We also stressed that the same processes that are threatening peasant farming – the advance of agroindustry and large-scale monoculture plantations for export; the destruction of biodiversity through the imposition of transgenic crops; the oil-dependent energy model involving production processes that poison and destroy everything around them; the fencing in of areas of high biodiversity for use in the tourism industry or for biopiracy (the appropriation of the knowledge and genetic resources of local communities by corporations who seek exclusive monopoly control over these resources and knowledge through patents or intellectual property) – also threaten and impact on forest communities. And when a forest is destroyed, a space for food sovereignty is also destroyed.

This means that the struggle in defence of forests also becomes a struggle for food sovereignty, because for forest communities, the forest is everything. Among other things, it is the place where they obtain food, in ways that are environmentally, socially, economically and culturally appropriate to their particular circumstances, as recognized by the concept of food sovereignty.

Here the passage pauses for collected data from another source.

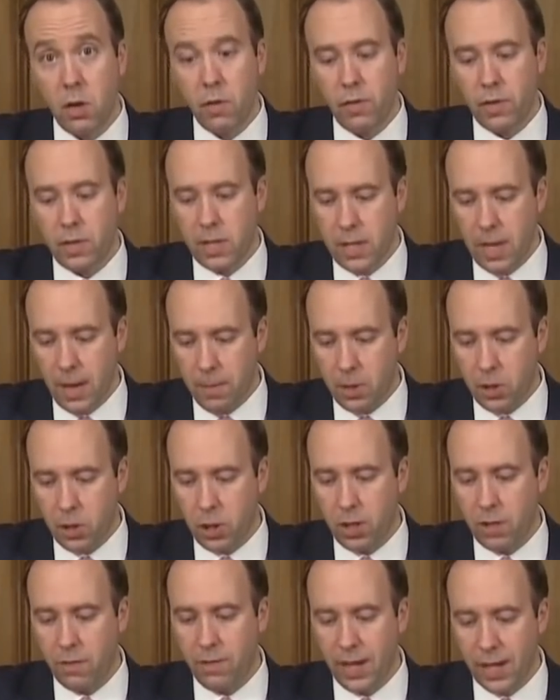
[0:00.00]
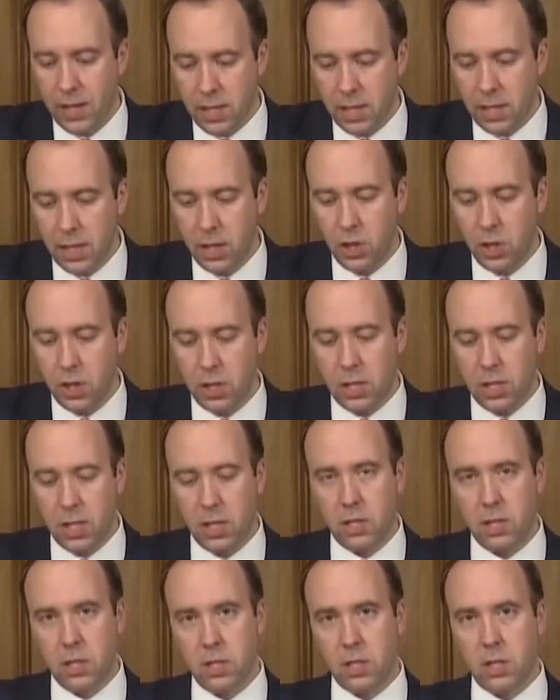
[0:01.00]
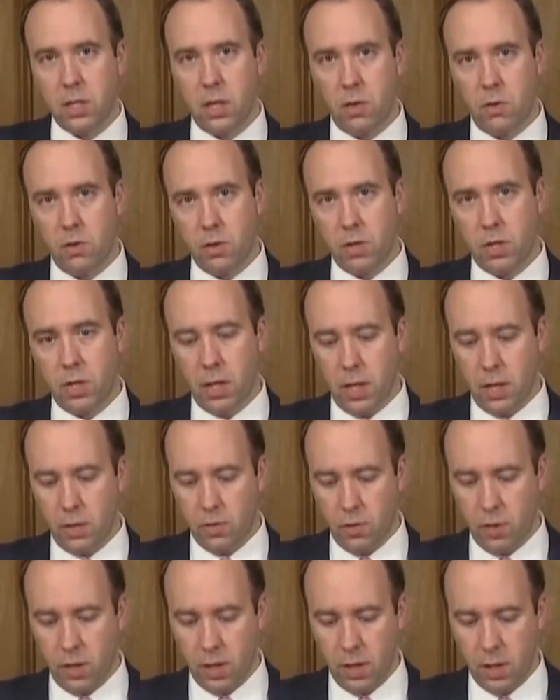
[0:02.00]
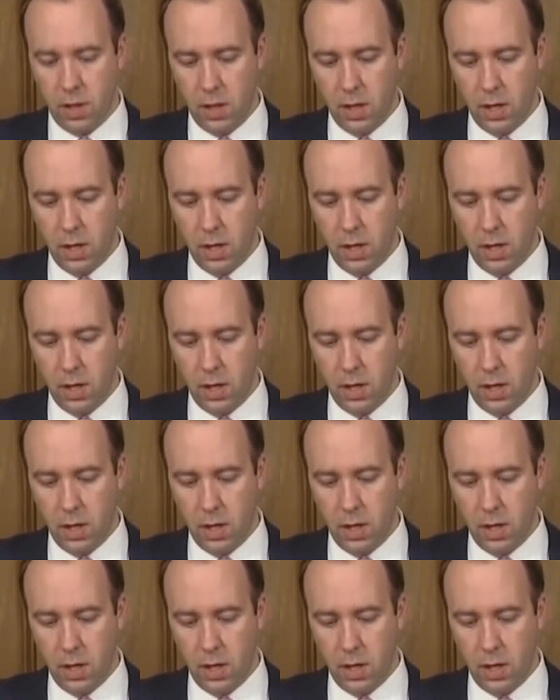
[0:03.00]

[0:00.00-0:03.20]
of establishing vaccination centres across the country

At WRM, for many years we have denounced the fatal deception initially put forward by FAO, and then endorsed by other international agencies, of classifying industrial monoculture tree plantations as a type of “forest”. While this could seem to be a simple error in its definition, it has extremely serious consequences, because it has paved the way for replacing valuable and biodiverse ecosystems, including real forests, with alleged “planted forests”, that is, monoculture tree plantations.

This year we undertook a campaign to “define forests by their real meaning”, which included the production of a testimonial video to record the voices of people who live in and from the forest in different countries and continents – men and women, indigenous people and peasant farmers – who talk about the importance of forests in their own lives. We consider it to be a faithful reflection of the voices of the forest.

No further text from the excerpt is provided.